Jimmy arranges for an NGIC Industrial Coolant that uses freon, carbon dioxide, and oxygen to be dropped off as soon as the roost is located, in a cave that Emmett recognizes as an abandoned mine. Everything is set to begin at 0600 hours—except that the government has other ideas, which do not include waiting until dawn. During the night, they wire the mine with explosives set to trap the bats inside and freeze them. Unfortunately, the bats kill all the soldiers at the location and then attack the school. Sheila and the others use electrified fences and blowtorches to keep the creatures at bay, but it is revealed that McCabe, actually insane, has created the bats to be the ultimate predator, specifically designing them to kill humans. McCabe flees outside, falsely believing that he can control the bats, only to be killed himself.

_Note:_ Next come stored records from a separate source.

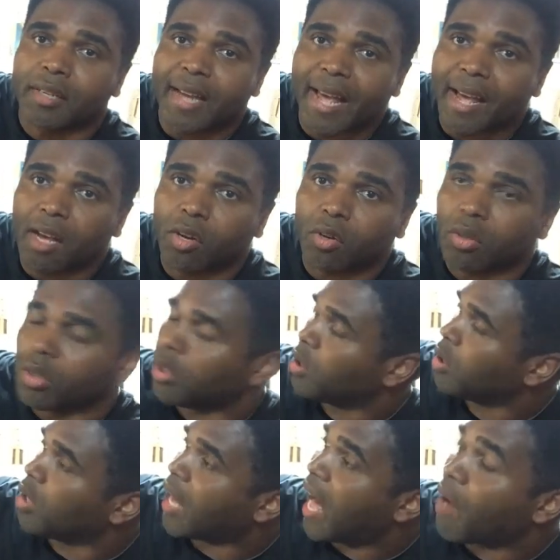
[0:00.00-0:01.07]
Now,
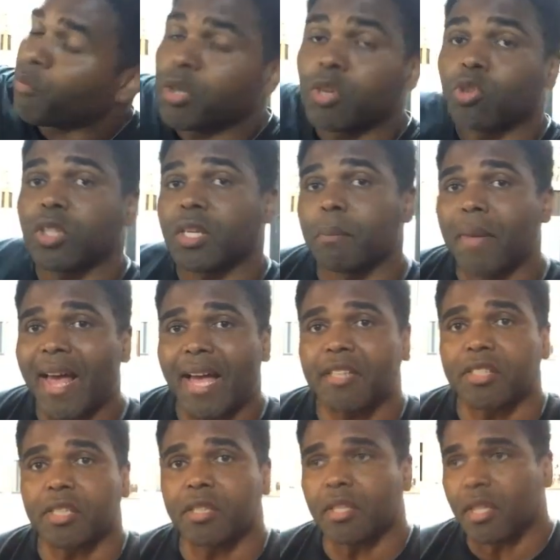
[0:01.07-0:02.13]
I would only
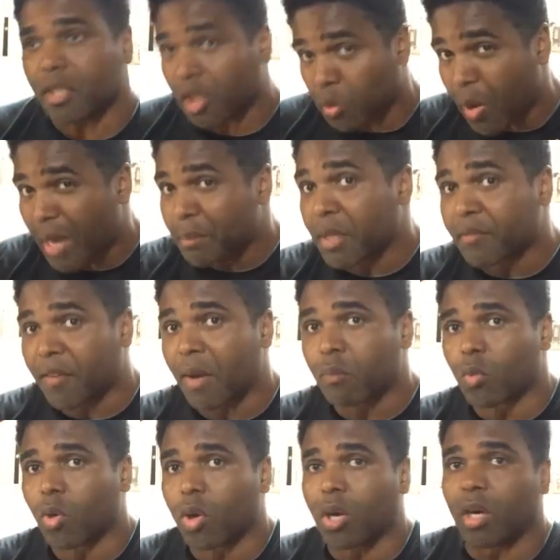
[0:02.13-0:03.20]
imagine. Correct me if
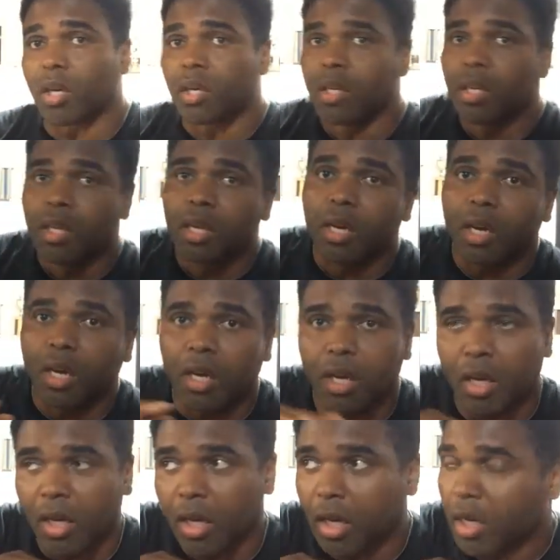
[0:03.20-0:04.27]
I'm wrong.
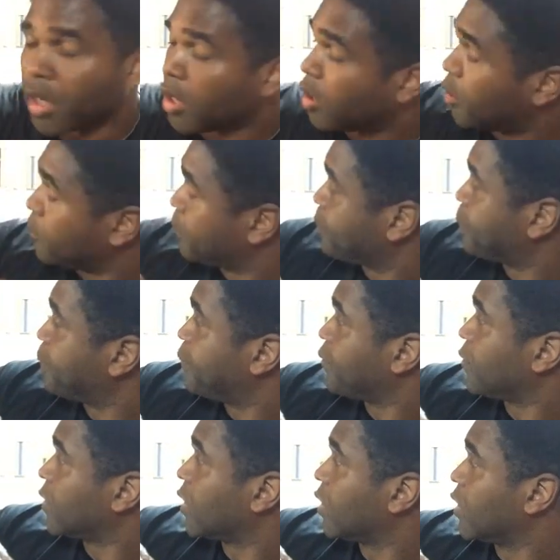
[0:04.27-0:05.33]
Uh,
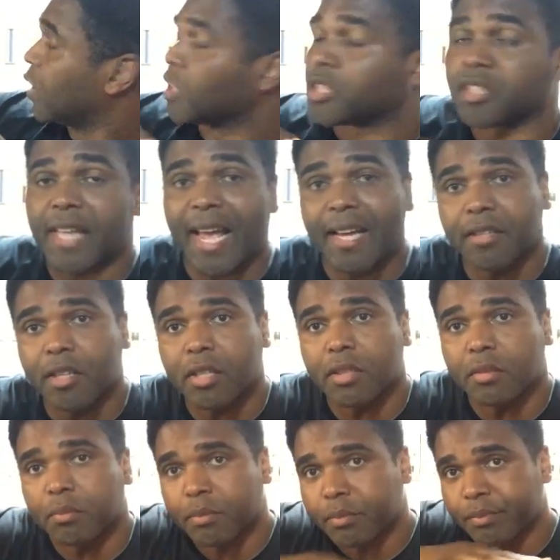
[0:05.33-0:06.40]
a
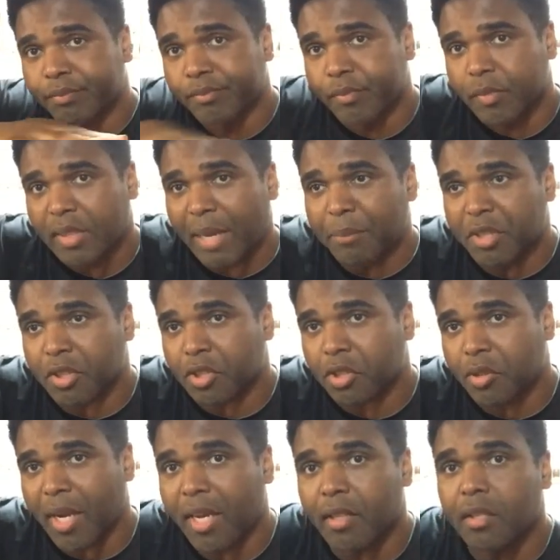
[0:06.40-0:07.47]
standard, that means a
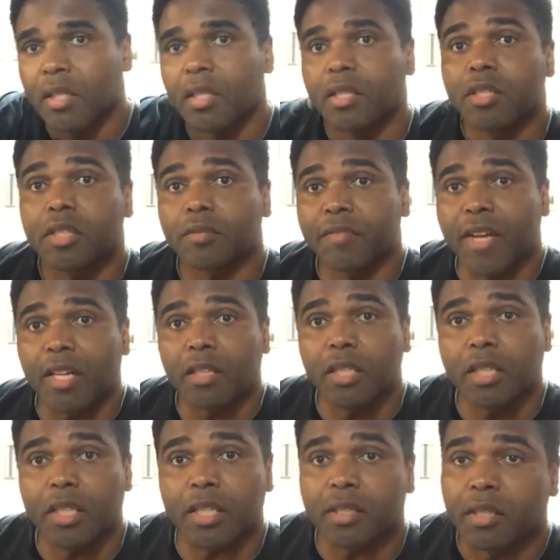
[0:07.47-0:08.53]
straight Chevelle
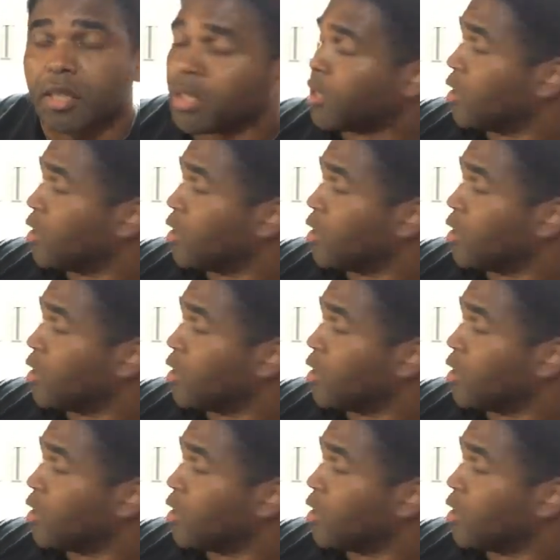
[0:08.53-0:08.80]
hood,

When Sheila, Emmett and Jimmy arrive at the mine the next morning, they are informed by the military that they were not able to turn on the coolant unit, so the plan now is to bomb and gas the mine starting in one hour. Emmett calls the military and tells them that they will be able to activate the unit, but they are unable to get the air strike called off. Sheila decides that one hour is enough time for them to get the coolant unit started, so she and Emmett suit up and enter the mine. Jimmy stays outside to monitor their progress and to blow up the mine entrance should it become necessary. Although they find themselves up to their waists in bat guano, they are successful at starting the coolant. As they make for the exit, the bats pursue them. The moment they exit, Jimmy detonates the explosives, collapsing the mine entrance and trapping the bats inside, freezing them. One final bat survives the freezing temperatures and burrows out of the ground, only to be crushed to death by the group's car as they drive away.

==Cast==
- Lou Diamond Phillips as Sheriff Emmett Kimsey
- Dina Meyer as Dr. Sheila Casper
- Bob Gunton as Dr. Alexander McCabe
- Leon as Jimmy Sands
- Carlos Jacott as Dr. Tobe Hodge
- David McConnell as Deputy Wesley Munn
- Marcia Dangerfield as Mayor Amanda Branson
- Oscar Rowland as Dr. Swanbeck
- Tim Whitaker as Quint
- Juliana Johnson as Emma
- James Sie as Sergeant James
- Ned Bellamy as Major Reid
- George Gerdes as Chaswick
- Joel Farar as Bartender
- Grady Justice as Army Soldier
- Kurt Woodruff as Major #2

==Production==
In May 1999, it was reported Lou Diamond Phillips would star in the John Logan scripted film Bats for Destination Films.

==Release==
The film premiered in the United States on October 22, 1999. In its opening weekend, Bats grossed about $4.7 million. It grossed $10.2 million in the US.

The film was released on VHS and DVD on February 22, 2000.

==Reception==
 Metacritic, which uses a weighted average, assigned the film a score of 23 out of 100, based on 26 critics, indicating "generally unfavorable" reviews.

==Sequel==
A TV movie sequel to this film, Bats: Human Harvest, was made by the Sci-Fi Channel in 2007.